In Langley, Clark wondered what would happen next, but before he could decide that he needed to get all of his assets in place. Okay, Alistair would try to get British Airways to release a spare, reserve aircraft to his people for a direct flight to Pope, and from there-from there he’d have to think some more. And he’d have to get there, too, to Special Operations Command with Colonel Little Willie Byron.

“Target One is descending,” a control officer reported over the aircraft’s intercom. The senior controller looked up from the book he was reading, activated his scope, and confirmed the information. He was breaking international law at the moment. Eagle Two-Niner hadn’t gotten permission to overfly Brazil, but the air-traffic control radar systems down there read his transponder signal as a civilian air-cargo flight-the usual ruse-and nobody had challenged them yet. Confirming that information, he got on his satellite radio to report this information to NORAD and, though he didn’t know it, on to CIA. Five minutes later, Target Two started doing the same. Also both aircraft were slowing, allowing Eagle Two-Niner to catch up somewhat. The senior controller told the flight crew to continue on this heading and speed, inquired about fuel state, and learned that they had another eight hours of flight time, more than enough to return to their home at Tinker Air Force Base outside Oklahoma City.

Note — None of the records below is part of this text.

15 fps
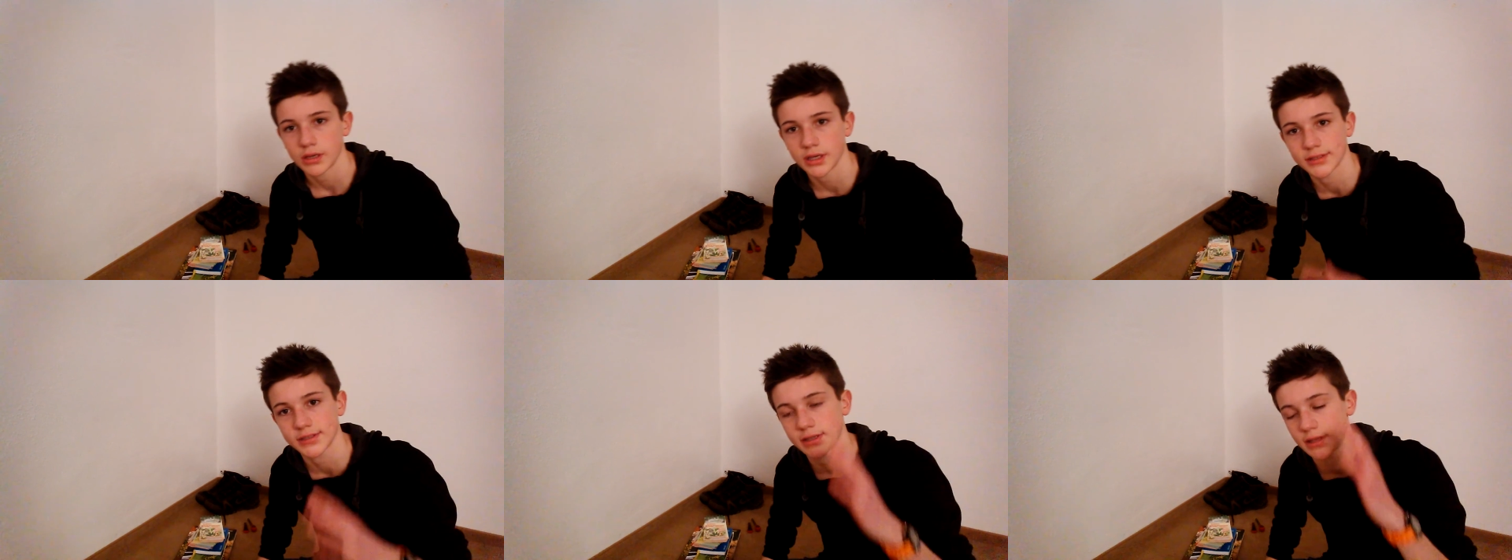
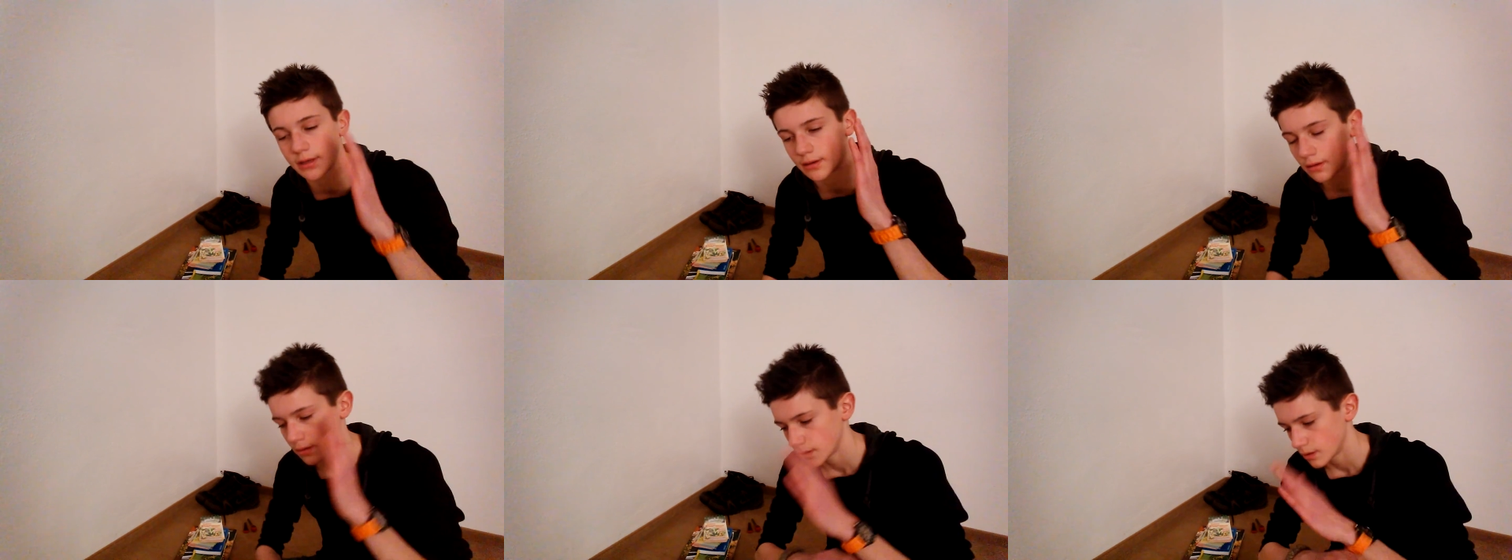is
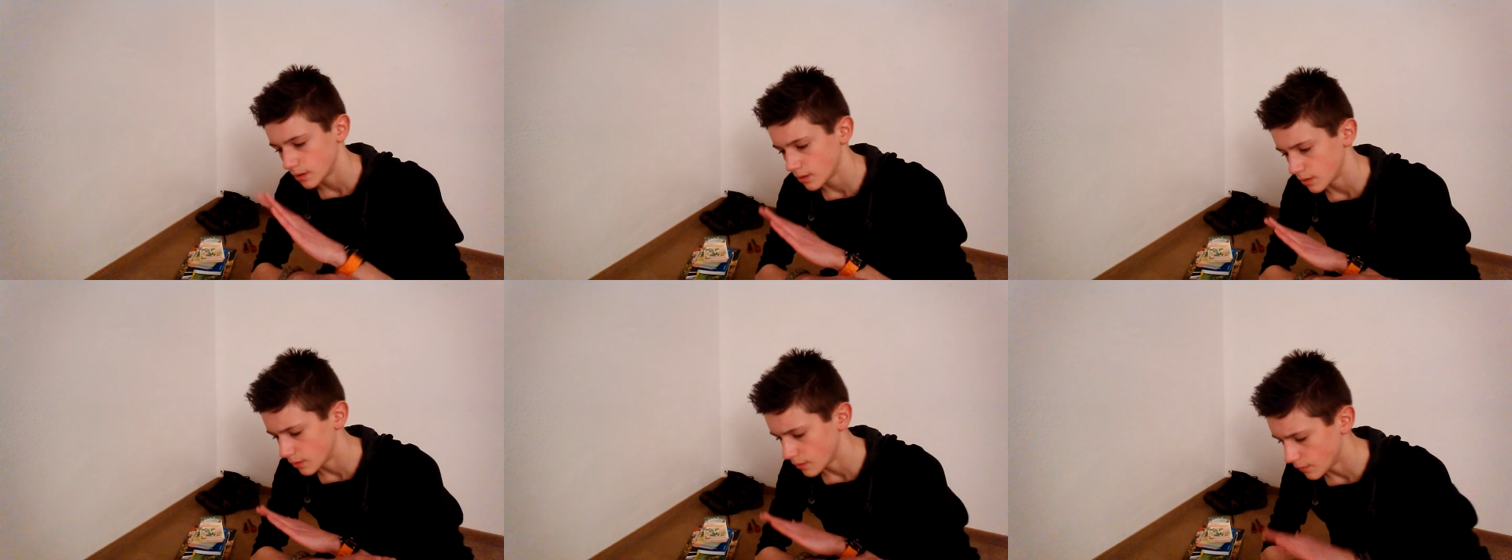the
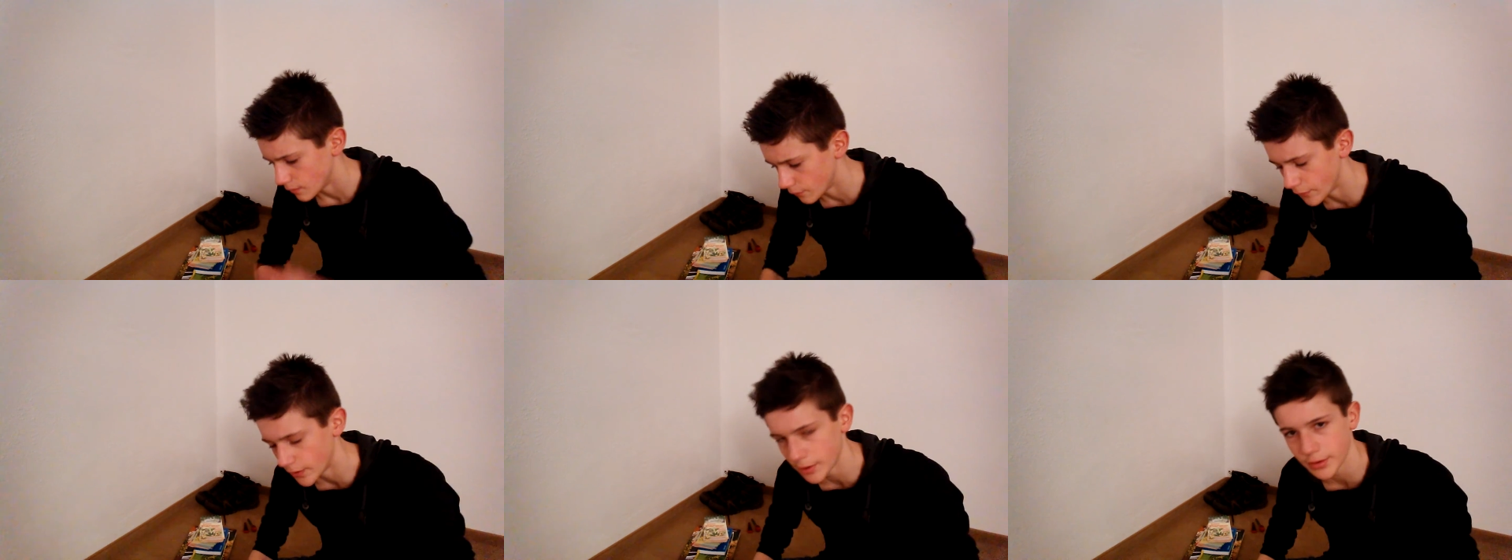
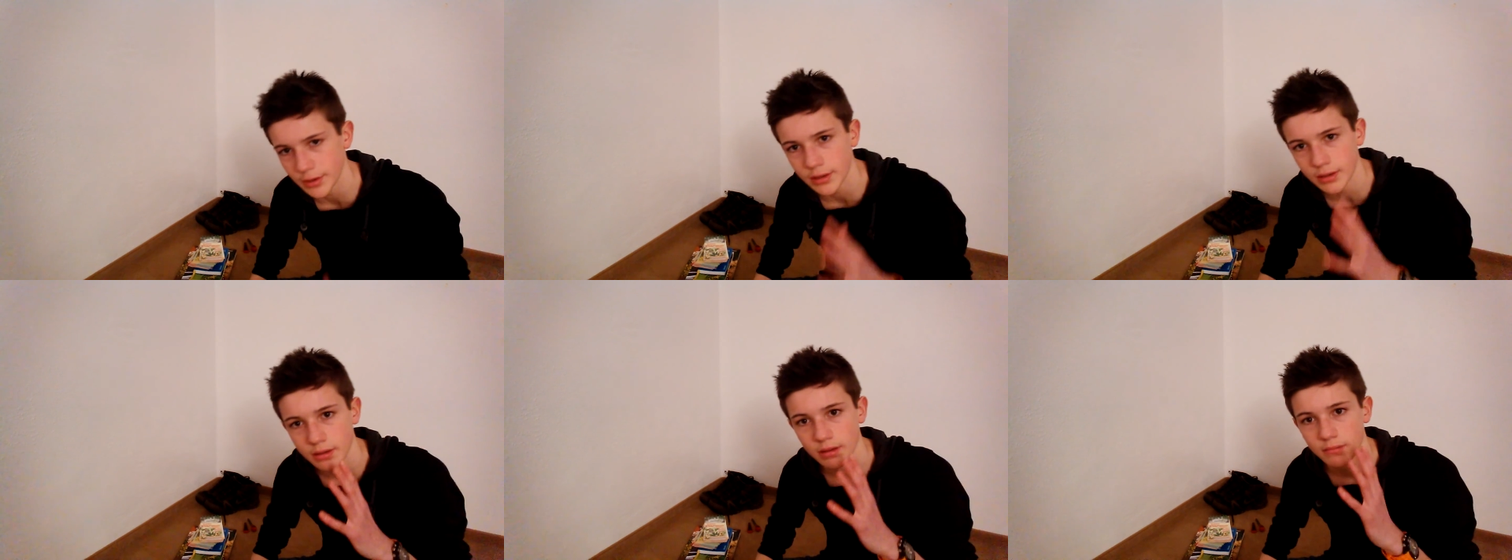
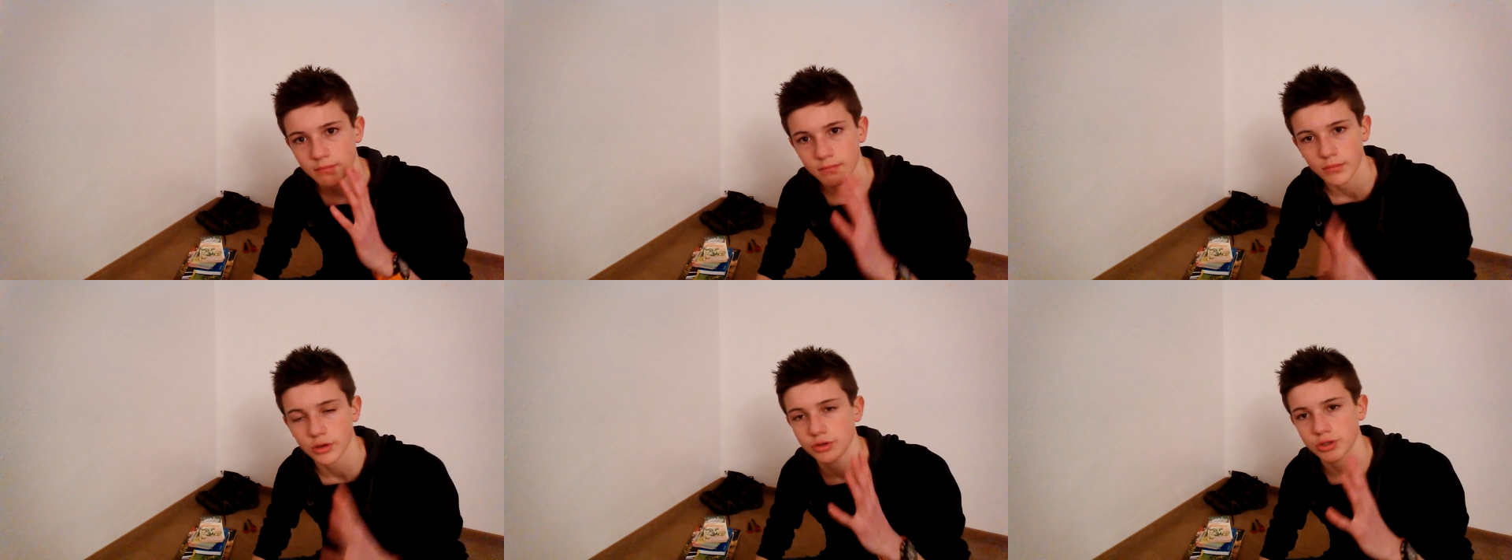very
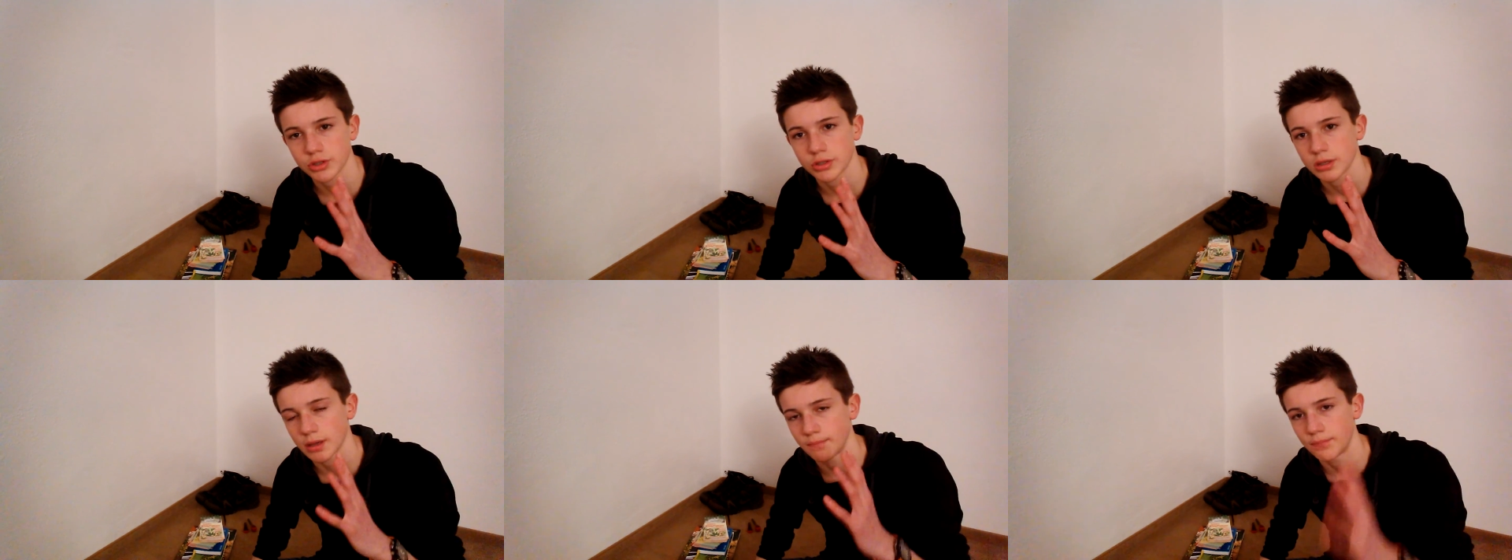
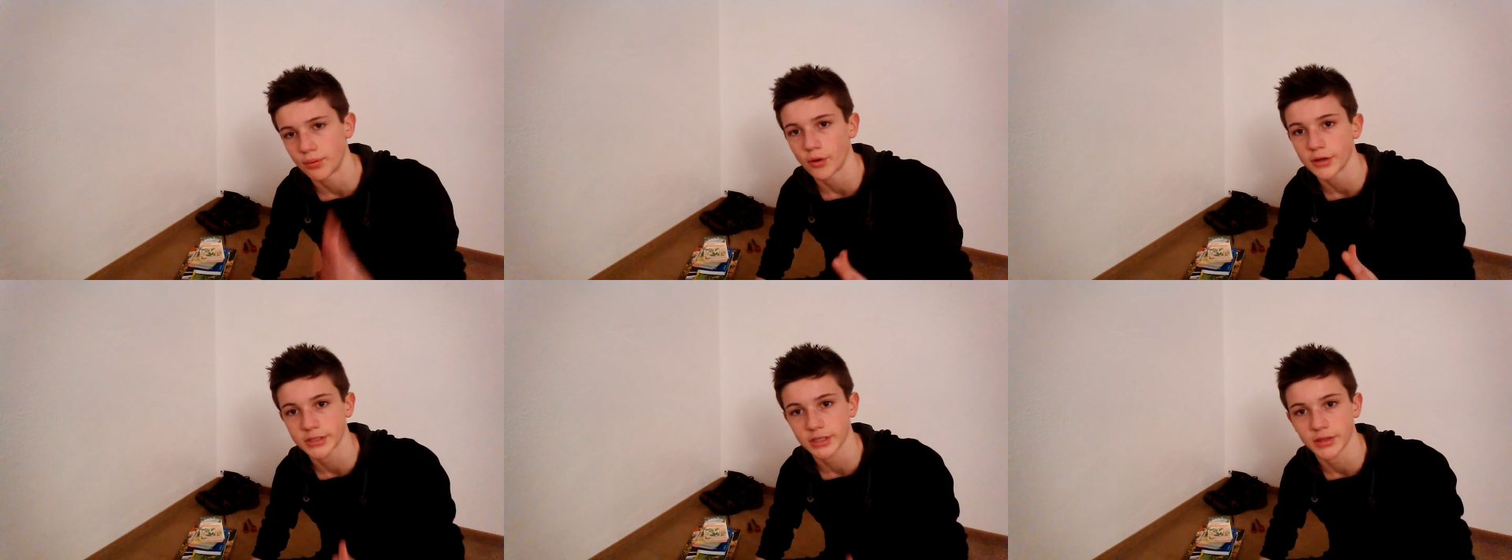most
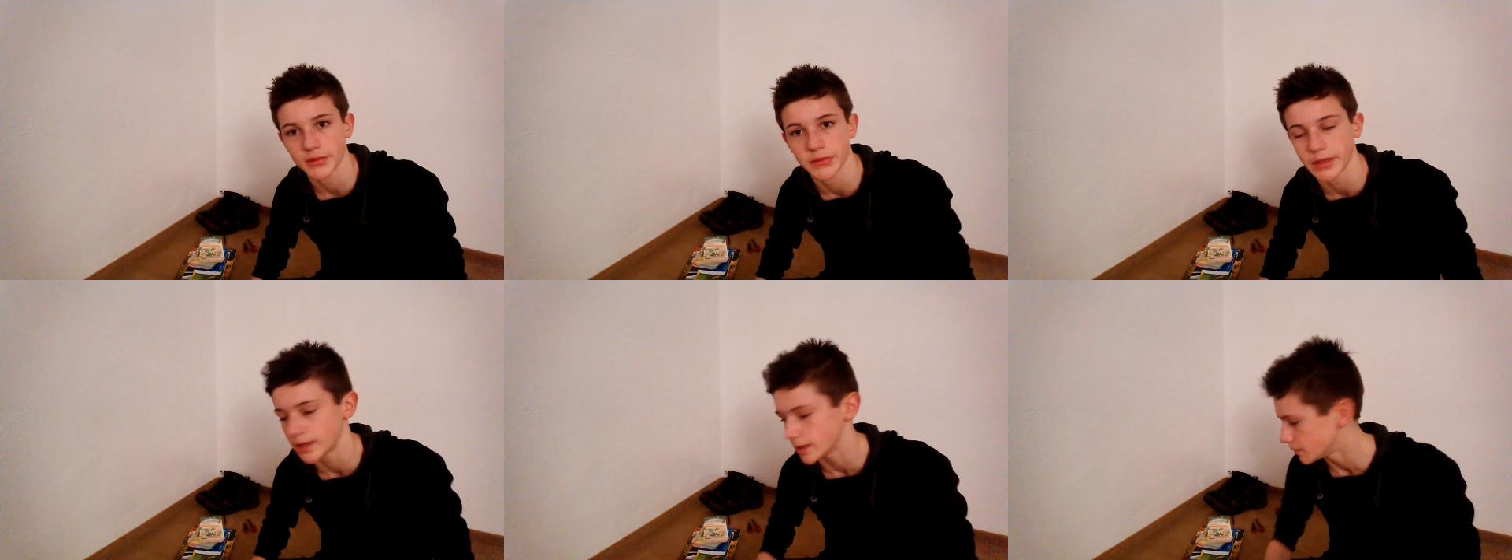important
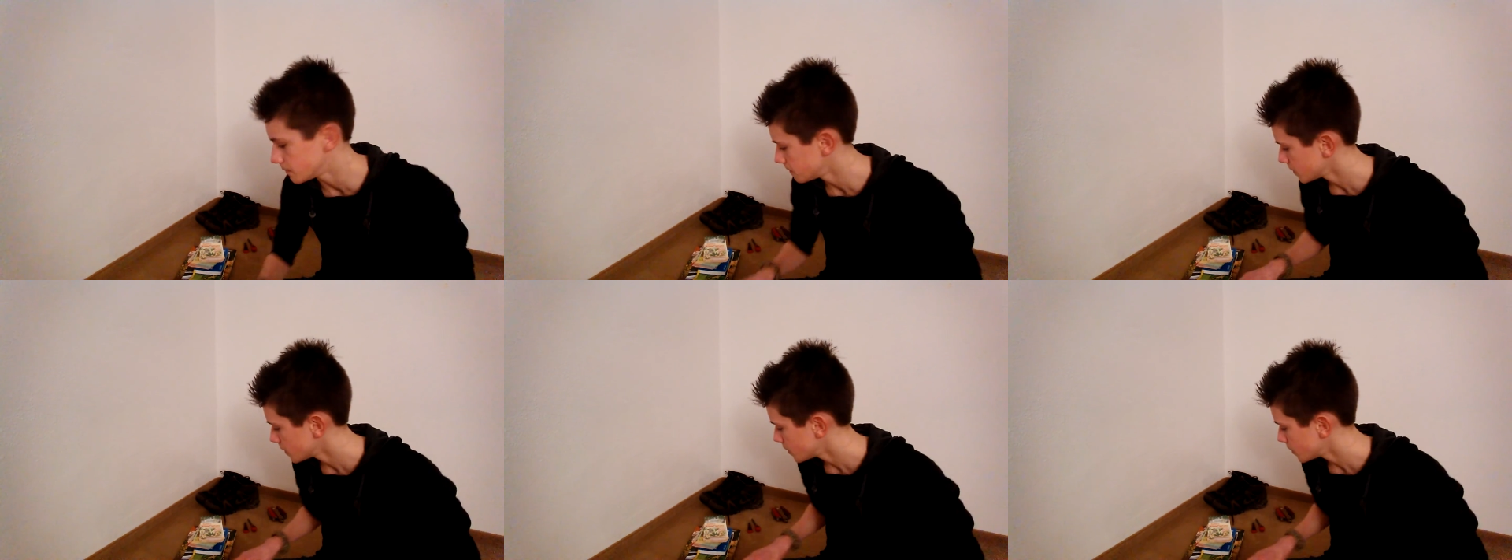thing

In England, the British Airways card was played, and the airline, after ten minutes of checking, assigned Rainbow a 737-700 airliner, which would await their pleasure at Luton, a small commercial airport north of London. They’d have to go there by truck, and those were whistled up from the British army’s transport company at Hereford.

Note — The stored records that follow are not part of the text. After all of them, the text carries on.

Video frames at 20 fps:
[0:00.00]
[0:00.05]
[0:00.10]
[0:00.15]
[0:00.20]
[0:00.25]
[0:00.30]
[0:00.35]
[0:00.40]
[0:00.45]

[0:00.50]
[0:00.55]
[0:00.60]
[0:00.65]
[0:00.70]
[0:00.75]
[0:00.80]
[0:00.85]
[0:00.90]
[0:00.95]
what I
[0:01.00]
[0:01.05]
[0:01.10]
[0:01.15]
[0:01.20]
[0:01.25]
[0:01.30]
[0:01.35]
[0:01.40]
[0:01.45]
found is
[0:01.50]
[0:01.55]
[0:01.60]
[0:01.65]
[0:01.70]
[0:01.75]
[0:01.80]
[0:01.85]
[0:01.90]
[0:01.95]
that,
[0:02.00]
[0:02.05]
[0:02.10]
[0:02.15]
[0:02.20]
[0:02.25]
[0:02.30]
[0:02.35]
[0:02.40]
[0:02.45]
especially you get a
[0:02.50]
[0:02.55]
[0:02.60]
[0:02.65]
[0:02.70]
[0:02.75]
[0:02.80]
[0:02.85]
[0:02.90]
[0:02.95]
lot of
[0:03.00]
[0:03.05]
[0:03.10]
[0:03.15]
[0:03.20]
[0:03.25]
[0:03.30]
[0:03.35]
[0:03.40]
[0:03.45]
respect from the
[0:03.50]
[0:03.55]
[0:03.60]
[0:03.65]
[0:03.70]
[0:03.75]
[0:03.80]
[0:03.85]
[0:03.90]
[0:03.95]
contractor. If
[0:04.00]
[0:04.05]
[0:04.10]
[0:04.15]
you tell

It looked like a green sea, John Brightling thought, the top layer of the triple-canopy jungle. In the setting sun, he could see the silvery paths of rivers, but almost nothing of the ground itself. This was the richest ecosystem on the planet, and one that he’d never studied in detail-well, Brightling thought, now he’d be able to, for the next year or so. Project Alternate was a robust and comfortable facility with a maintenance staff of six people, its own power supply, satellite communications, and ample food. He wondered which of the people on the four aircraft might be good cooks. There would be a division of labor here, as at every other Project activity, with himself, of course, as the leader.

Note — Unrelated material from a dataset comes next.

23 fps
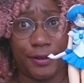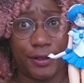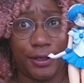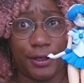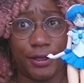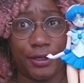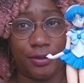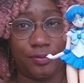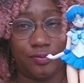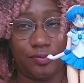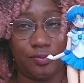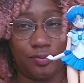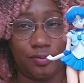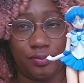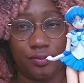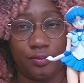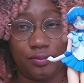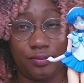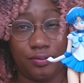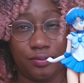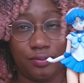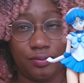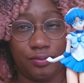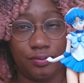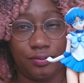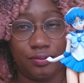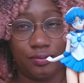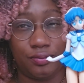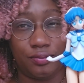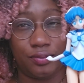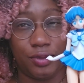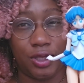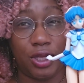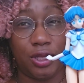thing.
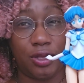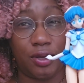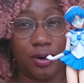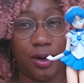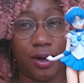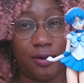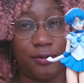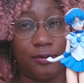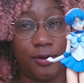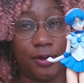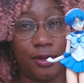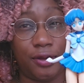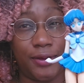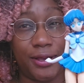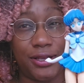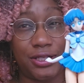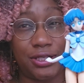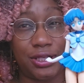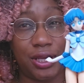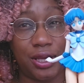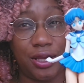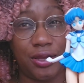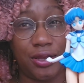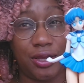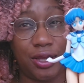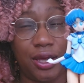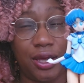You know how I feel about saying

At Binghamton, New York, the maintenance staff was loading a bunch of biohazard-marked containers into the incinerator. It was sure a big furnace, one of the men thought-big enough to cremate a couple of bodies at the same time-and, judging by the thickness of the insulation, a damned hot one. He pulled down the three-inch thick door, locked it in place, and punched the ignition button. He could hear the gas jetting it and lighting off from the sparkler things inside, followed by the usual voosh. There was nothing unusual about this. Horizon Corporation was always disposing of biological material of one sort or another. Maybe it was live AIDS virus, he thought. The company did a lot of work in that area, he’d read. But for the moment he looked at the papers on his clipboard. Three sheets of paper from the special order that had been faxed in from Kansas, and every line was checked off. All the containers specified were now ashes. Hell, this incinerator even destroyed the metal lids. And up into the sky went the only physical evidence of the Project. The maintenance worker didn’t know that. To him container G7-89-98-OOA was just a plastic container. He didn’t even know that there was a word such as Shiva. As required, he went to his desktop computer-everyone here had one-and typed in that he’d eliminated the items on the work order. This information went into Horizon Corporation’s internal network, and, though he didn’t know it, popped onto a screen in Kansas. There were special instructions with that, and the technician lifted his phone to relay the information to another worker, who relayed it in turn to the phone number identified on the electronically posted notice.